Magnolia Marketplace has had a hard time getting anybody in state government to acknowledge the existence of GreenTech Automotive, the hybrid car manufacturer that has plans to build a facility in Tunica. Getting a comment on the record, to this point, has been impossible.

That trend continued this afternoon. There have been whispers the past few days that there was a special session in the works whose call would include GreenTech. Dan Turner, spokesman for Gov. Haley Barbour, said he had heard of some “discussions” regarding a special session but would not confirm or deny whether the agenda, which Barbour would control, would include GreenTech. For that matter, Turner did not confirm or deny there would even be a special session.

“There’s just not much I can tell you,” he said.

So that’s where we are. Magnolia Marketplace will be at the Mississippi Economic Council’s annual Hobnob tomorrow. Barbour is scheduled to speak. We’ll ask him about it then.

More layoffs at Viking Range

October 19th, 2009 4 comments

The Viking Classic tees off next week at Annandale Golf Club in Madison, an event that brings a lot of positive exposure to Greenwood-based Viking Range.

That’s about the extent of the good news, though. The Greenwood Commonwealth newspaper reported in its Friday edition that Viking has laid off 30 more workers in an effort to cut costs. The company has been hit pretty hard by the downturn in new housing construction.

Overall, the Commonwealth reports, Viking has cut 327 jobs, or about 23 percent of its total workforce, since April 2008. This will add to Leflore County’s already bleak unemployment situation. In August, the latest month for which figures are available, 12.2 percent of the county’s population did not hold a job.

For the full story, click here.

Categories: Manufacturing, News, Viking Range Tags:

Toyota slashing production

August 26th, 2009 3 comments

And a good Wednesday morning to all. The college football season kicks off in eight — eight! — days. That’s a week and a day. Take out the weekend, and really it’s only six days. Magnolia Marketplace is boldly going out on a limb and declaring that football season will be here in less than a week. Spread the word.

On to not-so-happy news. Toyota has confirmed rumors that started popping up yesterday that it plans to cut worldwide production by about 10 percent. With sales slumping, the company has a production surplus and will idle plants in the U.S. and overseas. Best I can tell, the only American facility affected is the one in Northern California Toyota once shared with General Motors. It will close, which is no big surprise because the move had been rumored for weeks.

How does this affect Mississippi? Well, it probably does nothing to speed the process of opening the Prius Hybrid (or whatever is hopefully, maybe, eventually built there) plant in Blue Springs. It doesn’t make any sense to slash global production by a significant number and open a new facility at the same time.

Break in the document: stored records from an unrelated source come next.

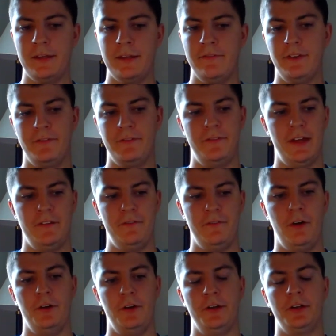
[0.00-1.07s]
Even if it had
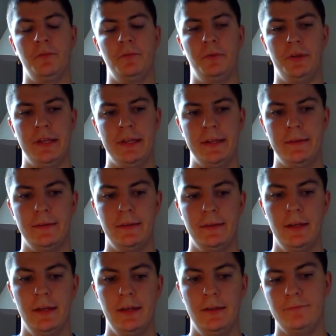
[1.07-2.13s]
fallen incomplete,
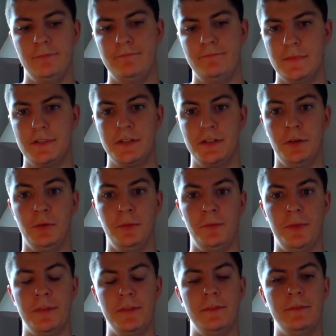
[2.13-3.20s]
still would have
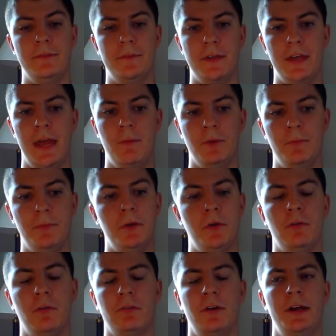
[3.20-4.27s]
been the game would have been
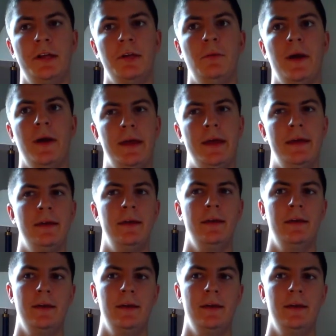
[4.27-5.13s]
over anyway.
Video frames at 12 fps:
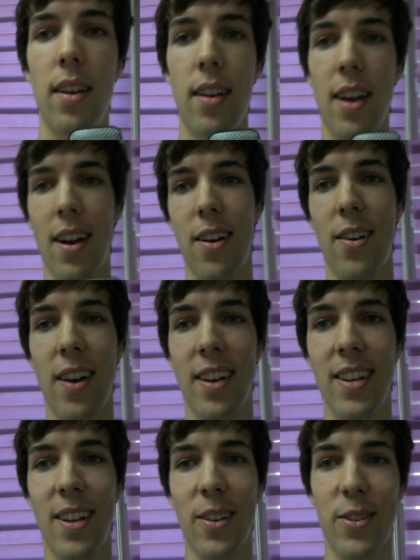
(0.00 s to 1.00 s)
Yeah,
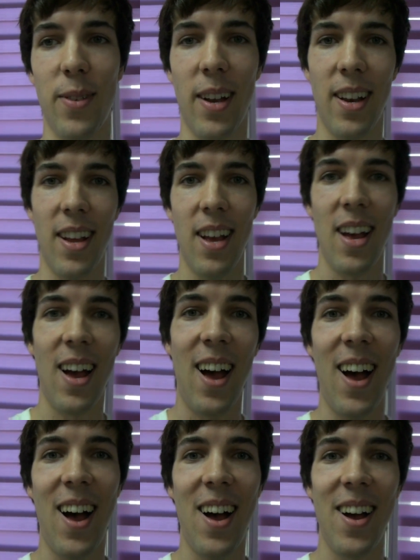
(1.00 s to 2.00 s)
alright, that looks fine.
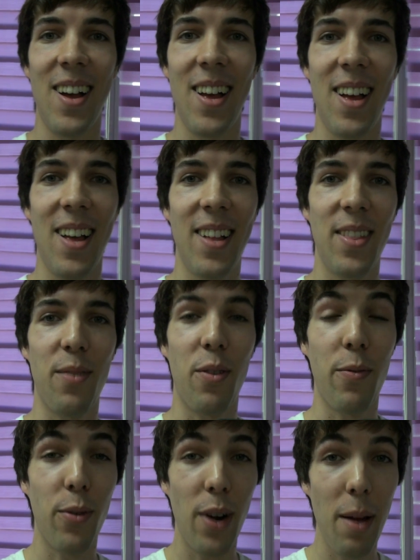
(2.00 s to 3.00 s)
There were
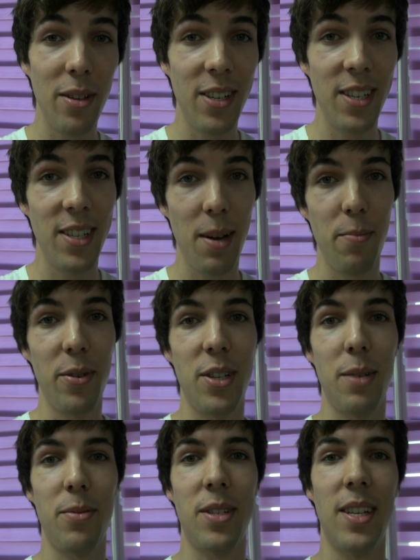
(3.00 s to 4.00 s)
4 MLG
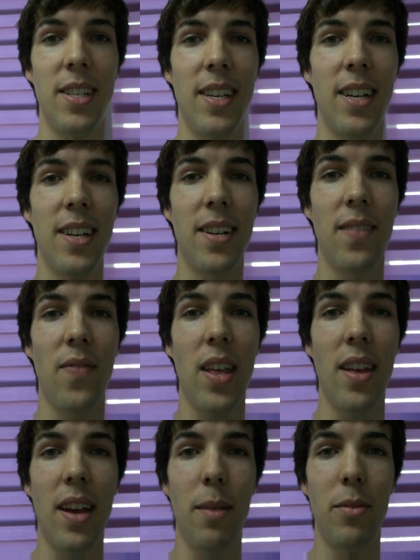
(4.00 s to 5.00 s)
championships this year.
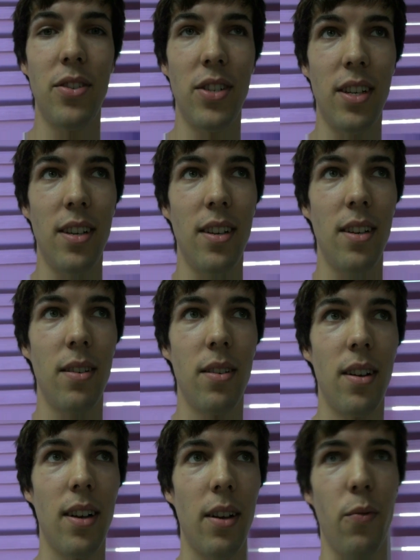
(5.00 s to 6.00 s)
MLG
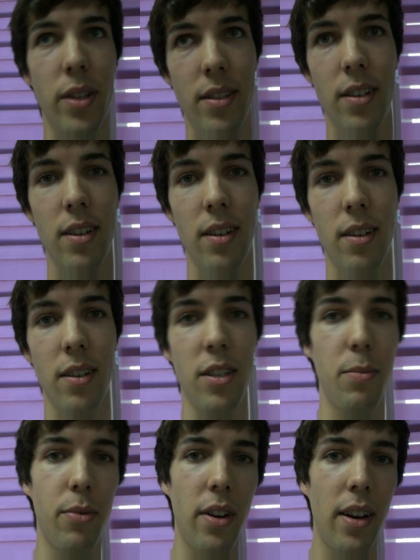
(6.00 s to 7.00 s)
like winter,
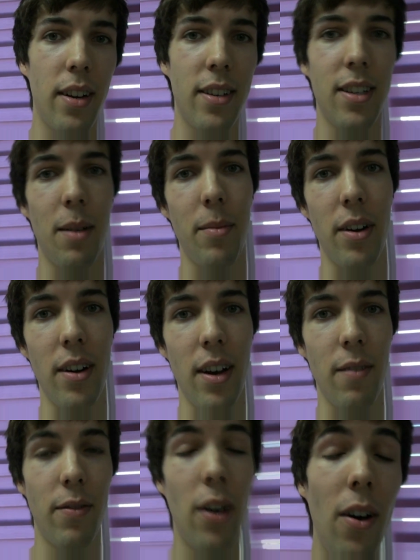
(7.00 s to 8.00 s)
spring, summer
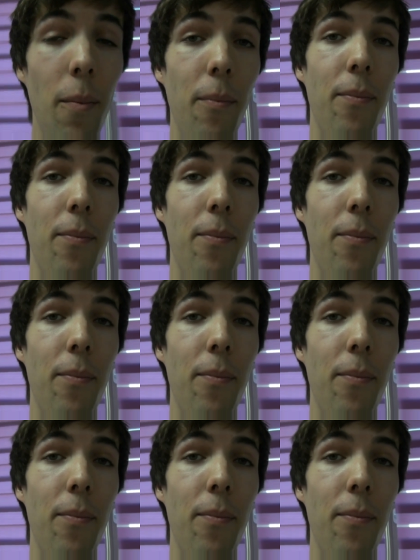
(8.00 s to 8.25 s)
and fall.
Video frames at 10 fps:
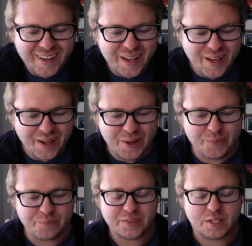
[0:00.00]

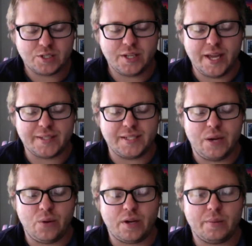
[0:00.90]
So yeah,
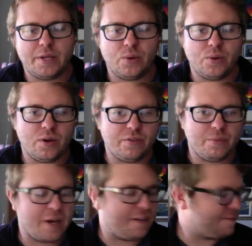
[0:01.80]
today we're going to be going
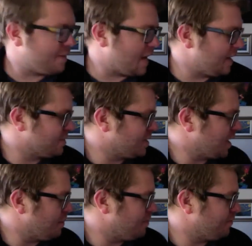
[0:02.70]
over my
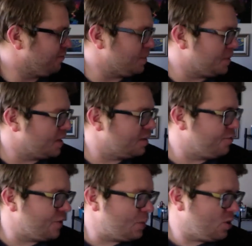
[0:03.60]
5-step flipping
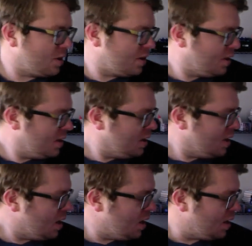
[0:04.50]
framework.
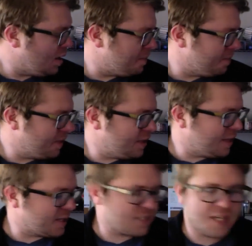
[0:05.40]
And
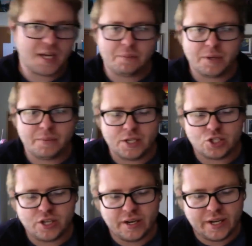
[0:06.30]
like I said, I'm going to be
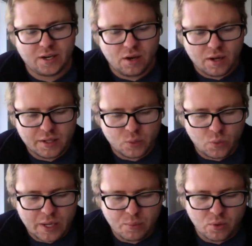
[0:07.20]
sharing it on the
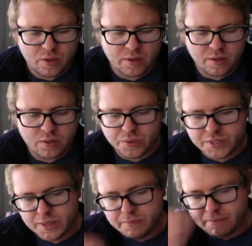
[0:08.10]
whiteboard.
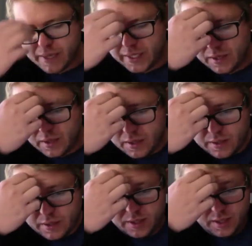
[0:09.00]
What's up, Mike
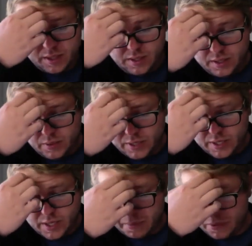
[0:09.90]
Young? And we got a
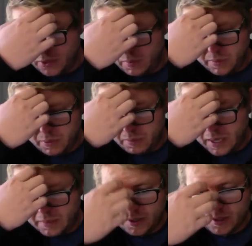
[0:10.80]
couple other people
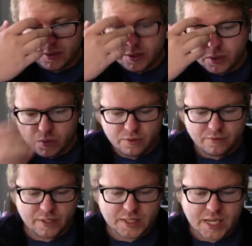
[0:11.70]
popping on too.
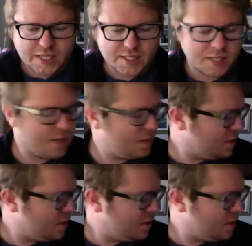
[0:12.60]
Fantastic.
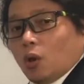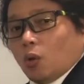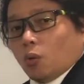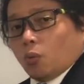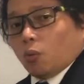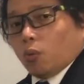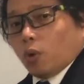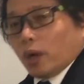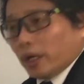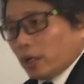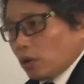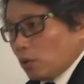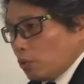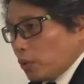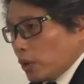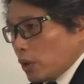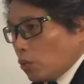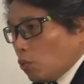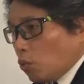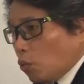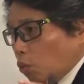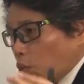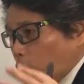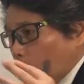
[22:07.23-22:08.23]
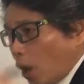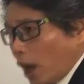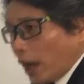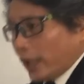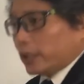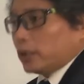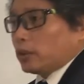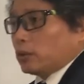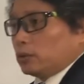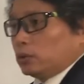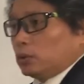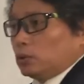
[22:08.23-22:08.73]
What do we
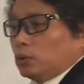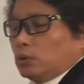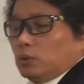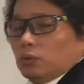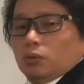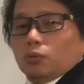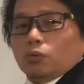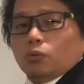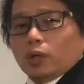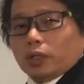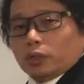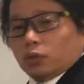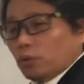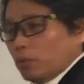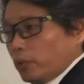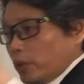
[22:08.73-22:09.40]
want to do? What do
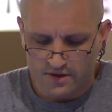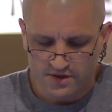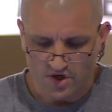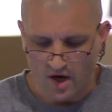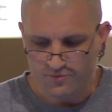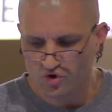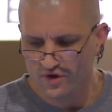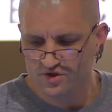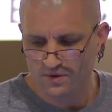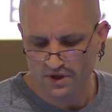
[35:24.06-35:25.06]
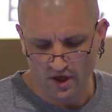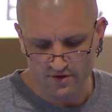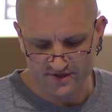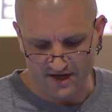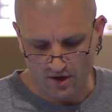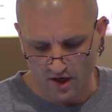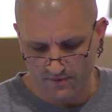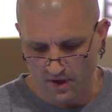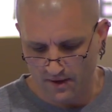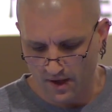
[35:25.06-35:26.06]
So I'm drawing to a close now.
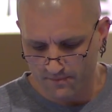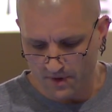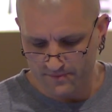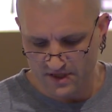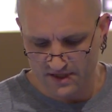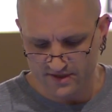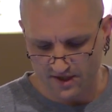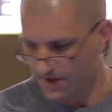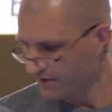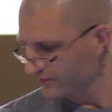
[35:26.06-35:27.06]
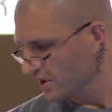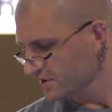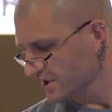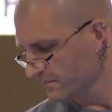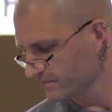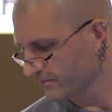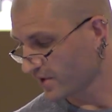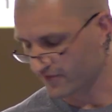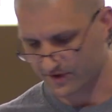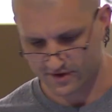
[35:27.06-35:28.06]
I'm nearly done, and I've got
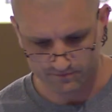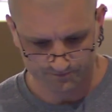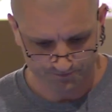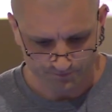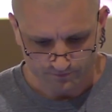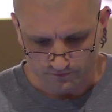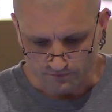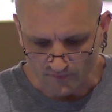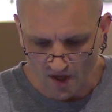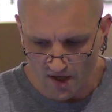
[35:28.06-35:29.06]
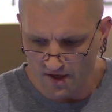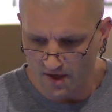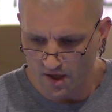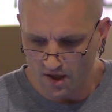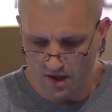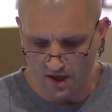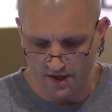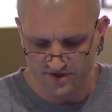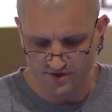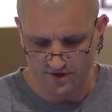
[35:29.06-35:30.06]
perfect. And
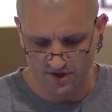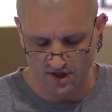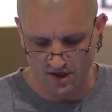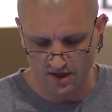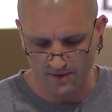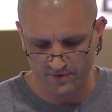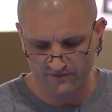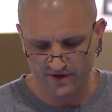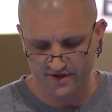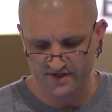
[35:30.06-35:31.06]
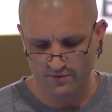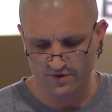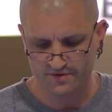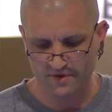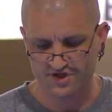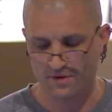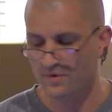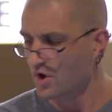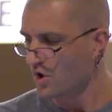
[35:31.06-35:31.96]
I just got a couple of other things I want to mention.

Mississippi’s other automotive manufacturer has news of its own. Nissan is retrofitting about 60 of its “tugs” at its Smyrna, Tenn., plant with methanol fuel cells. The tugs, which look like mini forklifts, shuttle parts and materials from one part of the facility to another. The fuel cells replace regular batteries, are more energy efficient and require fewer man hours to replace. Details are here. Smyrna is the guinea pig for this technology. The release doesn’t mention anything about the Canton plant. I have a call in to a Nissan North America spokesman to see if this technology will eventually make its way down here. When I hear from him, I’ll post an update.

Updated at 11:20 a.m. : Just got off the phone with a Nissan spokesman, who said the methanol fuel cells will undergo a three-year trial run in Smyrna to gauge their viability. If the company is pleased with the results, there is a possibility the technology will expand into other facilities, including the Canton plant.